(Input data Opens)

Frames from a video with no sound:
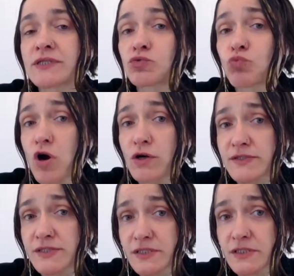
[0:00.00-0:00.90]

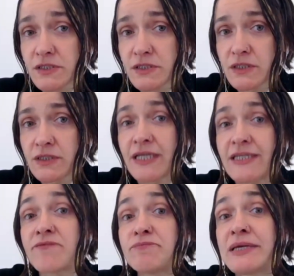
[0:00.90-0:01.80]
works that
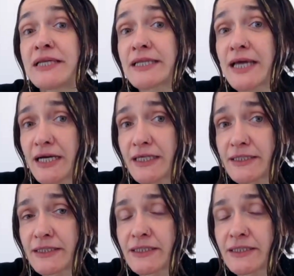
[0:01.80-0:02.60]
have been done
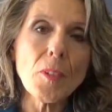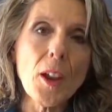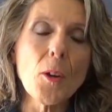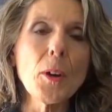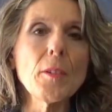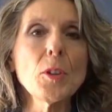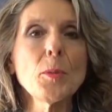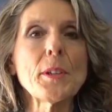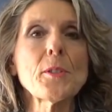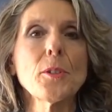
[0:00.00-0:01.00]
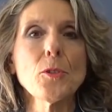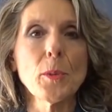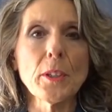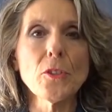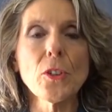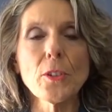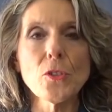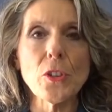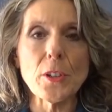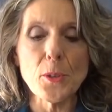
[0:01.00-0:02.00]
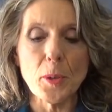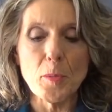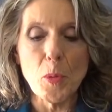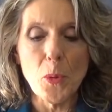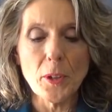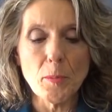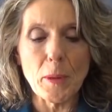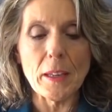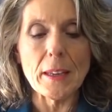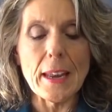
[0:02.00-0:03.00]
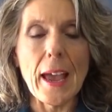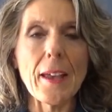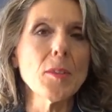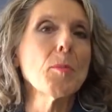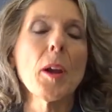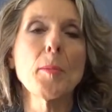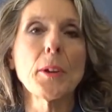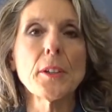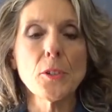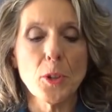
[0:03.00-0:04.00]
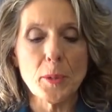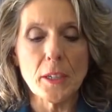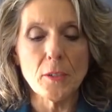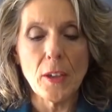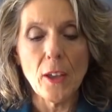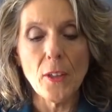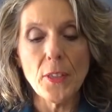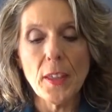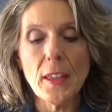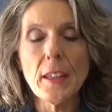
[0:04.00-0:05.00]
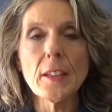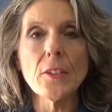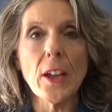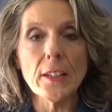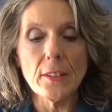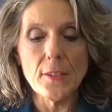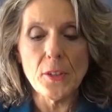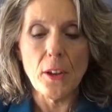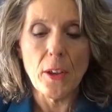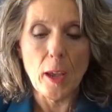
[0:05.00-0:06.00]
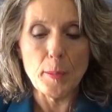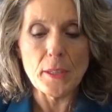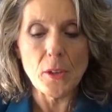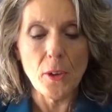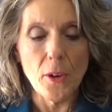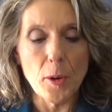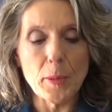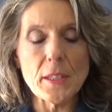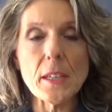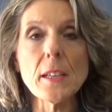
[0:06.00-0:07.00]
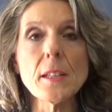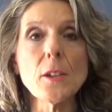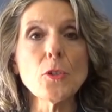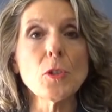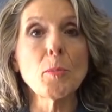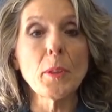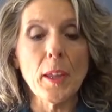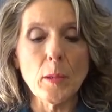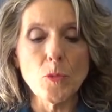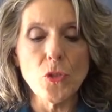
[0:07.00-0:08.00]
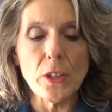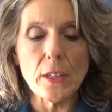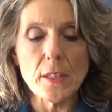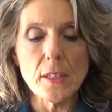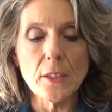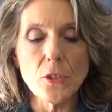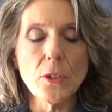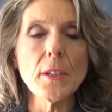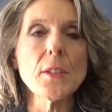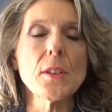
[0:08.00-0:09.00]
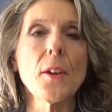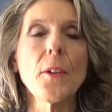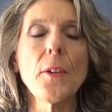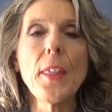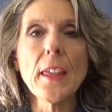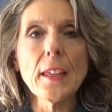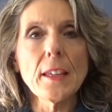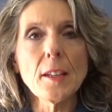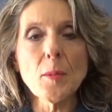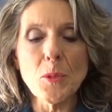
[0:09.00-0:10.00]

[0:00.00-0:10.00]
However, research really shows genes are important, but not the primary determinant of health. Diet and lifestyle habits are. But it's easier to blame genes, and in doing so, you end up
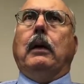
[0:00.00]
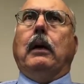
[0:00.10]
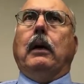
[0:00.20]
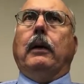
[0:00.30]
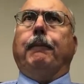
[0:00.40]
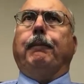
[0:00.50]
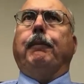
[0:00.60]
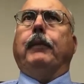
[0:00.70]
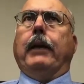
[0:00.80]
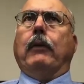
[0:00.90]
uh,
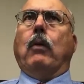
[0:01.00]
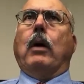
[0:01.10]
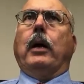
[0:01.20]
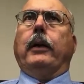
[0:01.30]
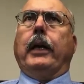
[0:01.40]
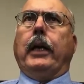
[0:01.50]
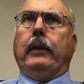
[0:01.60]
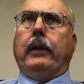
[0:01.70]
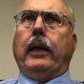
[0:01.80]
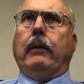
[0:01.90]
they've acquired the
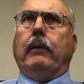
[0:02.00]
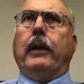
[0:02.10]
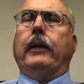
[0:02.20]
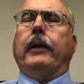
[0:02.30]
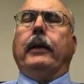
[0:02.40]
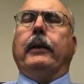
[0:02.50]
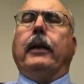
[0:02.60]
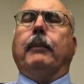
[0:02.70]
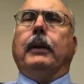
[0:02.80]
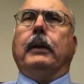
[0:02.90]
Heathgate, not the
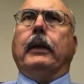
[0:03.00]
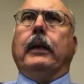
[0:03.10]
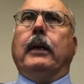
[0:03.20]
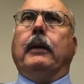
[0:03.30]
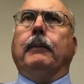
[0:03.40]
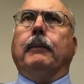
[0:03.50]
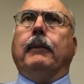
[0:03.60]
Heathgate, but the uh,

(Input data Closes)

● Your objective
Leaving the pictures aside, give back all the records exactly as they are.

● Result
Frames from a video with no sound:
[0:00.00-0:00.90]

[0:00.90-0:01.80]
works that
[0:01.80-0:02.60]
have been done
[0:00.00-0:01.00]
[0:01.00-0:02.00]
[0:02.00-0:03.00]
[0:03.00-0:04.00]
[0:04.00-0:05.00]
[0:05.00-0:06.00]
[0:06.00-0:07.00]
[0:07.00-0:08.00]
[0:08.00-0:09.00]
[0:09.00-0:10.00]

[0:00.00-0:10.00]
However, research really shows genes are important, but not the primary determinant of health. Diet and lifestyle habits are. But it's easier to blame genes, and in doing so, you end up
[0:00.00]
[0:00.10]
[0:00.20]
[0:00.30]
[0:00.40]
[0:00.50]
[0:00.60]
[0:00.70]
[0:00.80]
[0:00.90]
uh,
[0:01.00]
[0:01.10]
[0:01.20]
[0:01.30]
[0:01.40]
[0:01.50]
[0:01.60]
[0:01.70]
[0:01.80]
[0:01.90]
they've acquired the
[0:02.00]
[0:02.10]
[0:02.20]
[0:02.30]
[0:02.40]
[0:02.50]
[0:02.60]
[0:02.70]
[0:02.80]
[0:02.90]
Heathgate, not the
[0:03.00]
[0:03.10]
[0:03.20]
[0:03.30]
[0:03.40]
[0:03.50]
[0:03.60]
Heathgate, but the uh,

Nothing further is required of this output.